WHAT YOU WILL DO: Every line below from the one with "[00:00:00.65]" through the one with "[00:00:02.05]" should be retyped exactly, both ends included; no other lines and no pictures.

Records contained in a dataset:
══════════
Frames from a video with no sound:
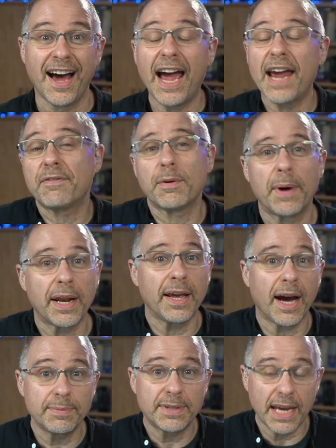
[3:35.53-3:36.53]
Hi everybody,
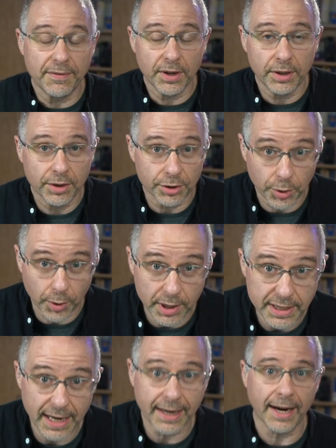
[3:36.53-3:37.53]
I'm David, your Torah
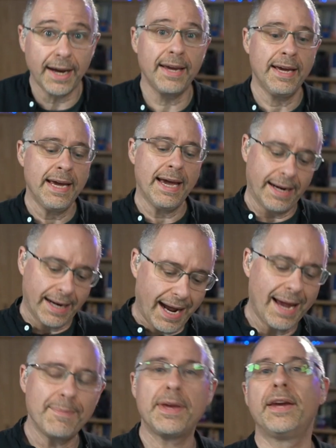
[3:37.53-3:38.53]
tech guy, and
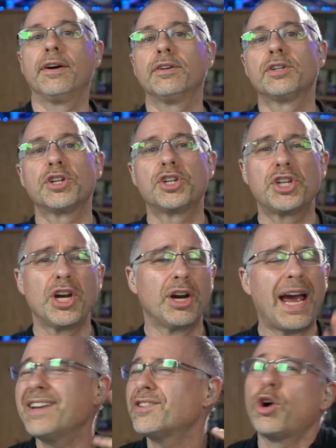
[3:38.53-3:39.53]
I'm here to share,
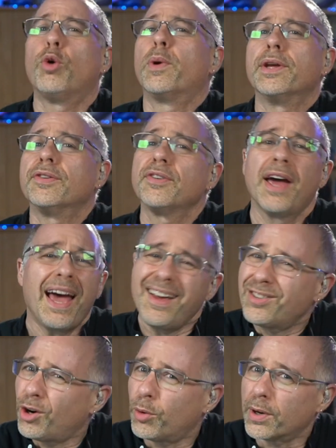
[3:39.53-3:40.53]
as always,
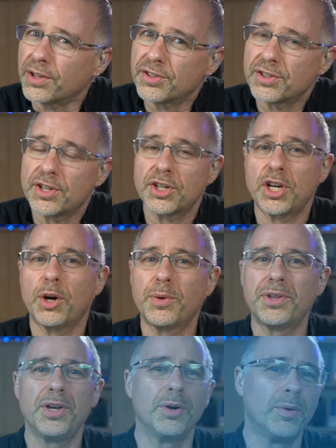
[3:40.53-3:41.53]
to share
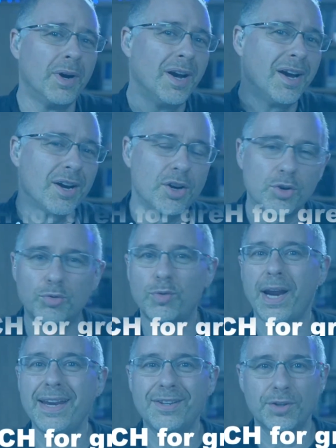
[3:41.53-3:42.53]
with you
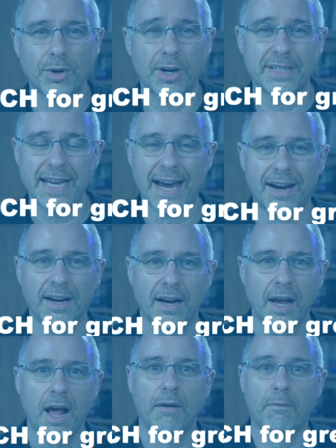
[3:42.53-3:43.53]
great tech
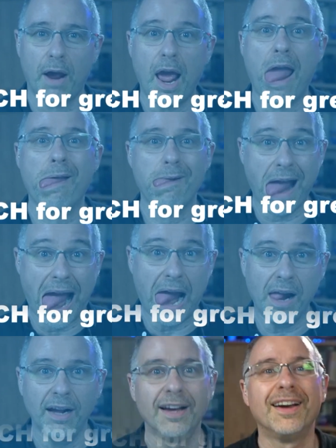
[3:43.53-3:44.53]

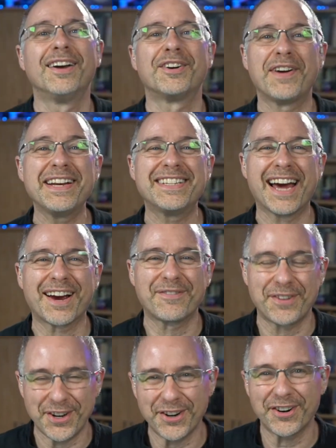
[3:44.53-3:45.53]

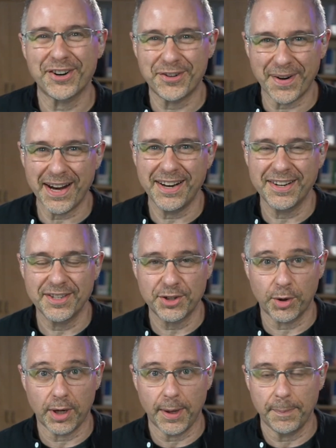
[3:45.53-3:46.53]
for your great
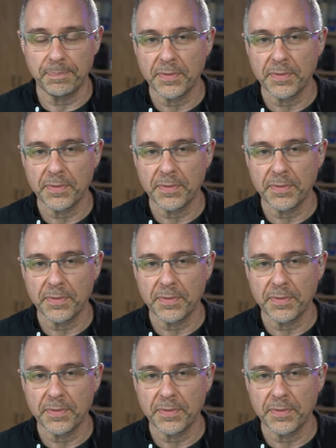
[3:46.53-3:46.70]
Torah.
══════════
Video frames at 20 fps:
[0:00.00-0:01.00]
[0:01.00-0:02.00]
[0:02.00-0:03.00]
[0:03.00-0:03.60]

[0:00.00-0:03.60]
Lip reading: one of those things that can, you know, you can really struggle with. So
══════════
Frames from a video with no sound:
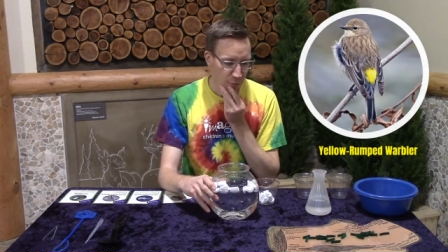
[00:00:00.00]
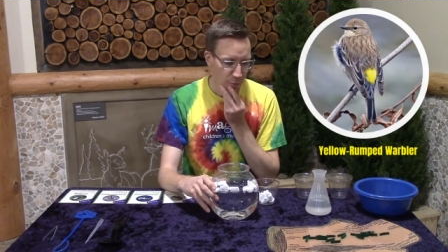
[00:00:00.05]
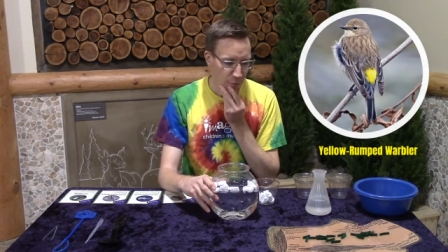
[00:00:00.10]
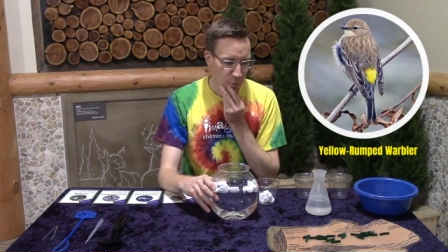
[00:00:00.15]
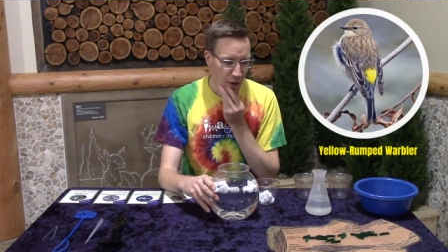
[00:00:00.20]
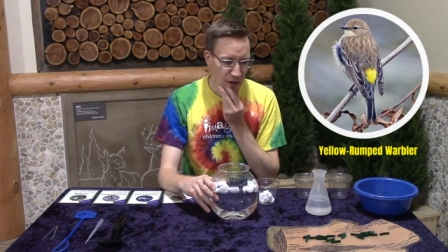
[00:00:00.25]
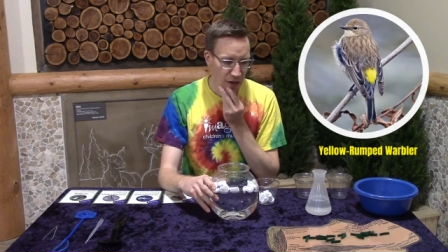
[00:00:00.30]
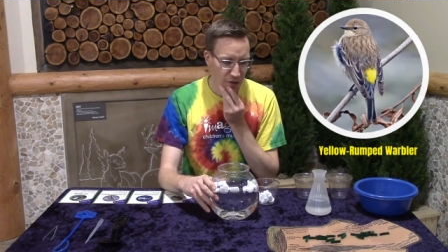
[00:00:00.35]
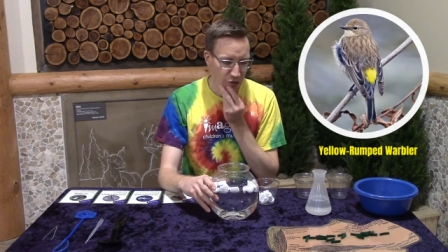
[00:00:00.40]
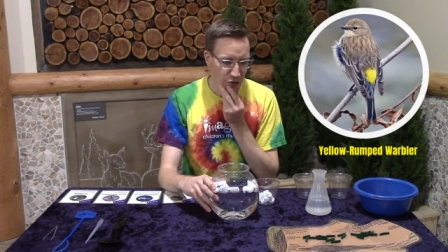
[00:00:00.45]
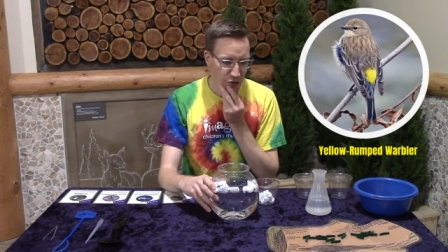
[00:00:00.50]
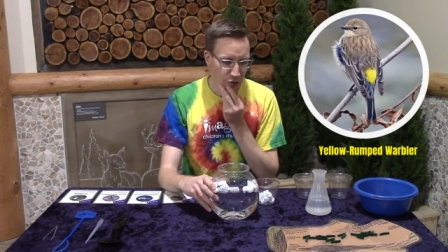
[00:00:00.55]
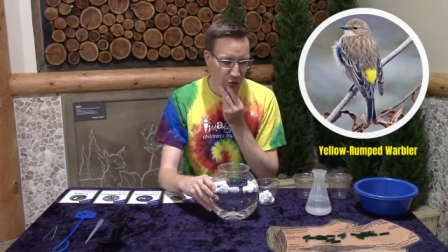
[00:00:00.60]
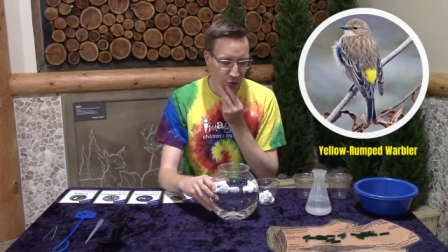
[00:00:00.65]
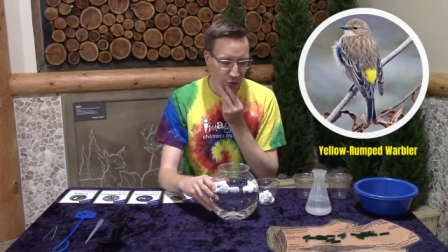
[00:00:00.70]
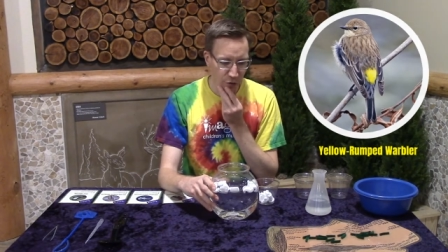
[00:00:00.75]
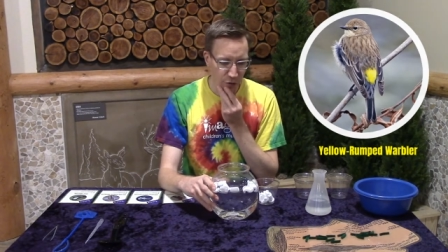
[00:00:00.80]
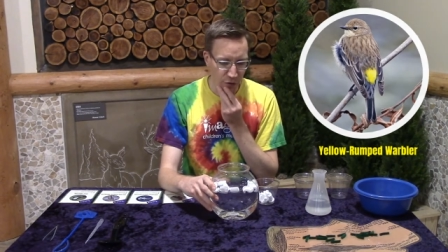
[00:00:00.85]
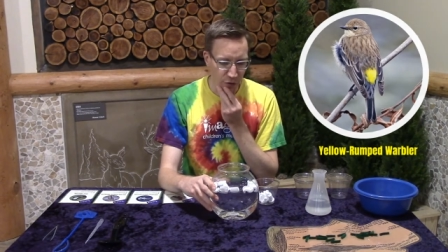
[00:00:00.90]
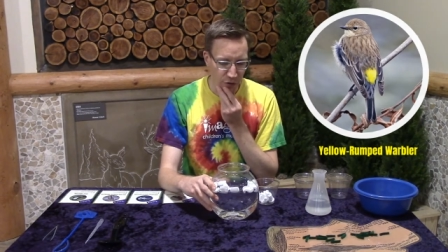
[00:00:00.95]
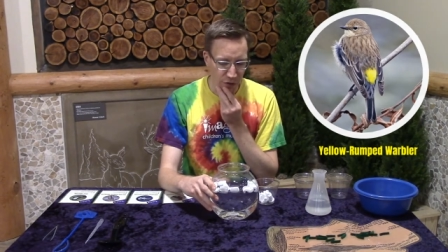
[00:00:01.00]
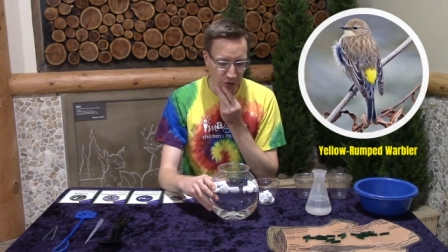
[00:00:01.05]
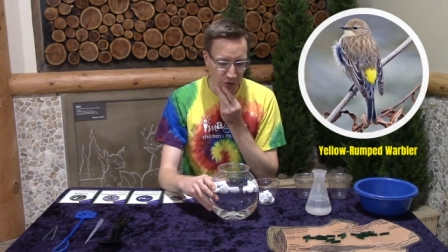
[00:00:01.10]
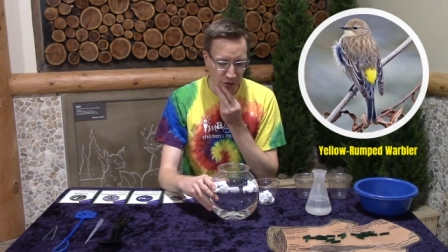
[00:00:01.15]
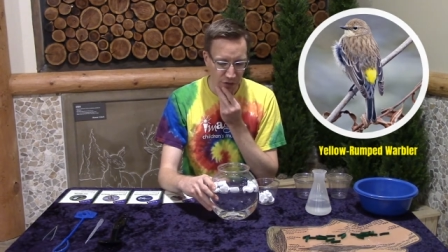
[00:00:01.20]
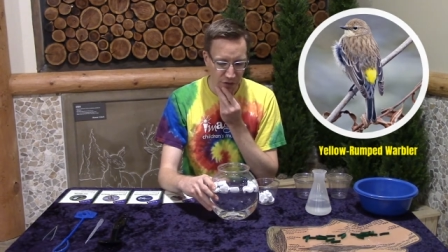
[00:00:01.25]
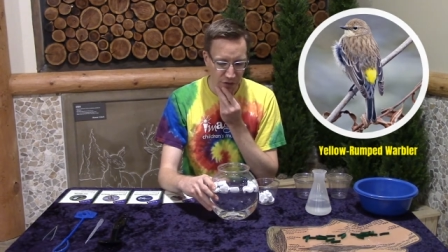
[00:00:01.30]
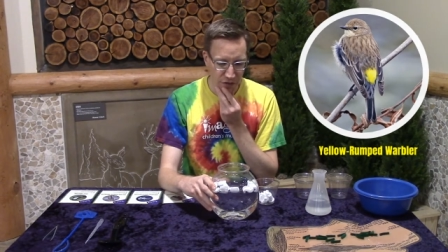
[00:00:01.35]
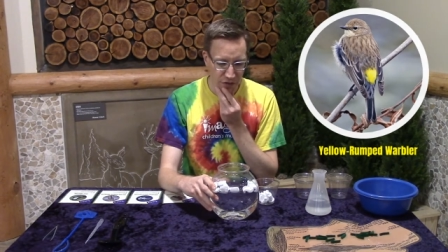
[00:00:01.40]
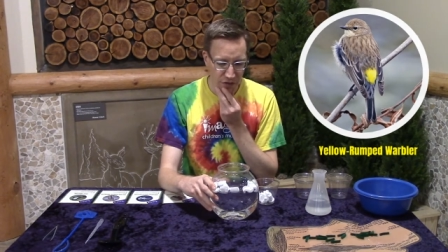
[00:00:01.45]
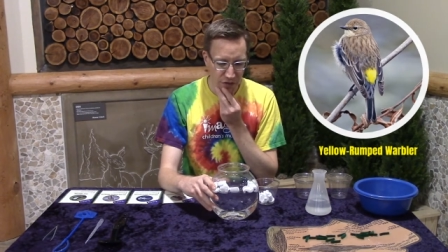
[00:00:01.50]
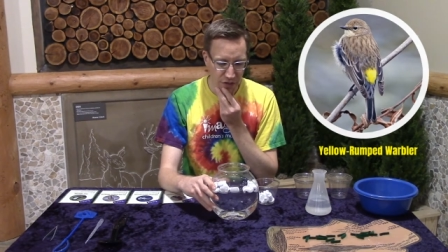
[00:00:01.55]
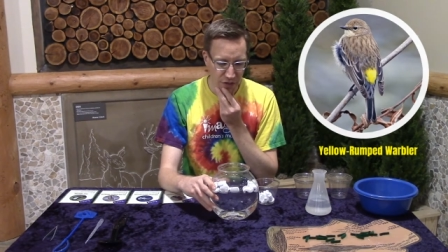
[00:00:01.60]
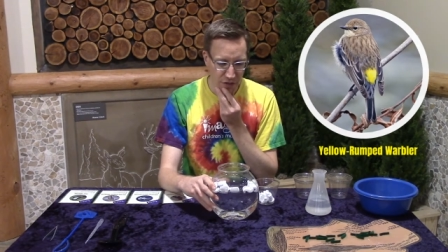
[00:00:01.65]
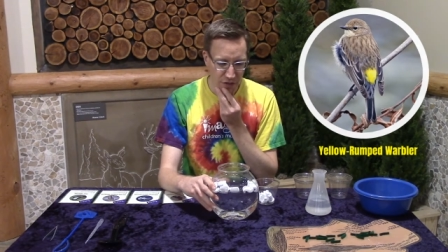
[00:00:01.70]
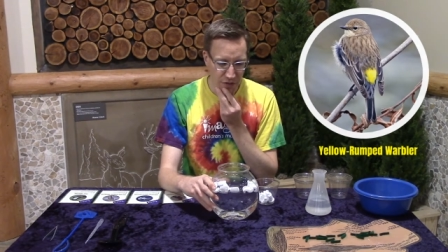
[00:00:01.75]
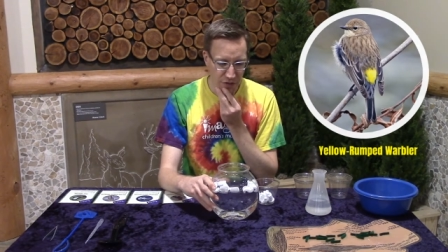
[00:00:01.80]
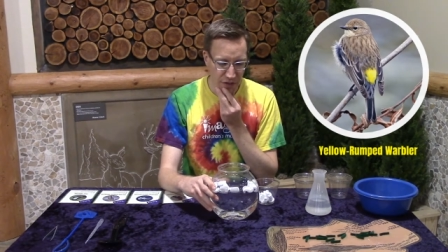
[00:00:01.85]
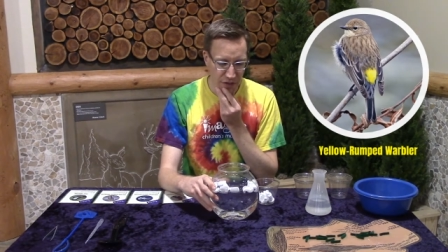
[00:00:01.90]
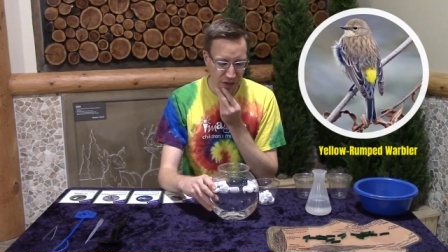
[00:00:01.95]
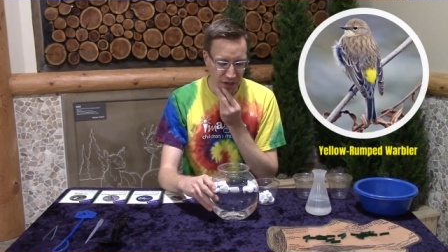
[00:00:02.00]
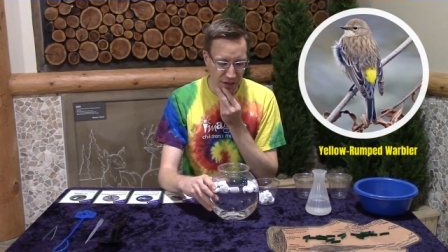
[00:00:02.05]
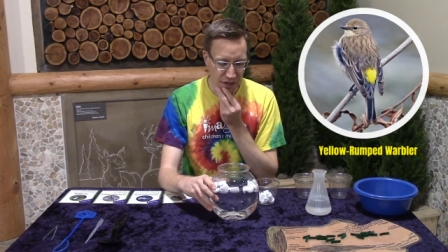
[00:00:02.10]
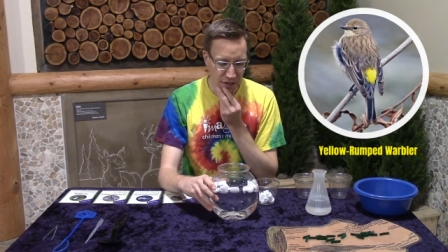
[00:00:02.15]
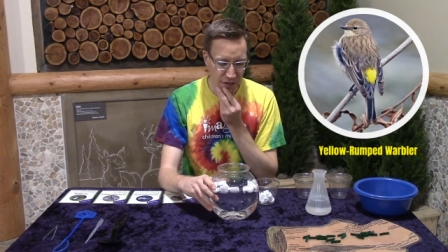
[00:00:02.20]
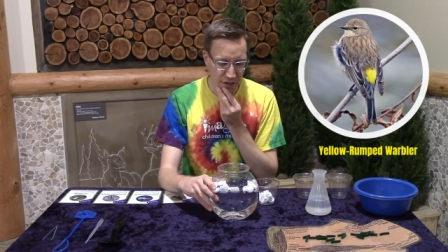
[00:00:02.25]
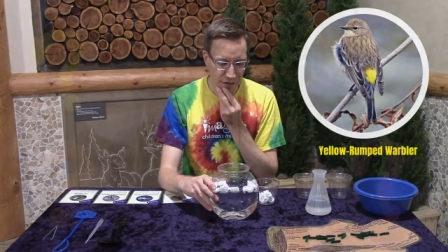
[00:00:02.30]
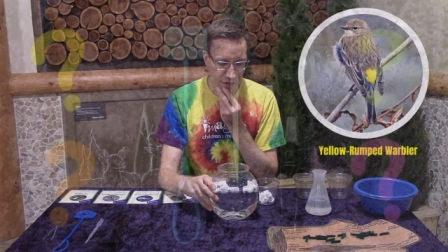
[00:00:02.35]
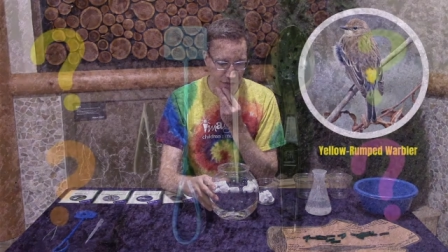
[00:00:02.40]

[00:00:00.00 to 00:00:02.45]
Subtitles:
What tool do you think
══════════
ANSWER FOR THIS EXERCISE:
[00:00:00.65]
[00:00:00.70]
[00:00:00.75]
[00:00:00.80]
[00:00:00.85]
[00:00:00.90]
[00:00:00.95]
[00:00:01.00]
[00:00:01.05]
[00:00:01.10]
[00:00:01.15]
[00:00:01.20]
[00:00:01.25]
[00:00:01.30]
[00:00:01.35]
[00:00:01.40]
[00:00:01.45]
[00:00:01.50]
[00:00:01.55]
[00:00:01.60]
[00:00:01.65]
[00:00:01.70]
[00:00:01.75]
[00:00:01.80]
[00:00:01.85]
[00:00:01.90]
[00:00:01.95]
[00:00:02.00]
[00:00:02.05]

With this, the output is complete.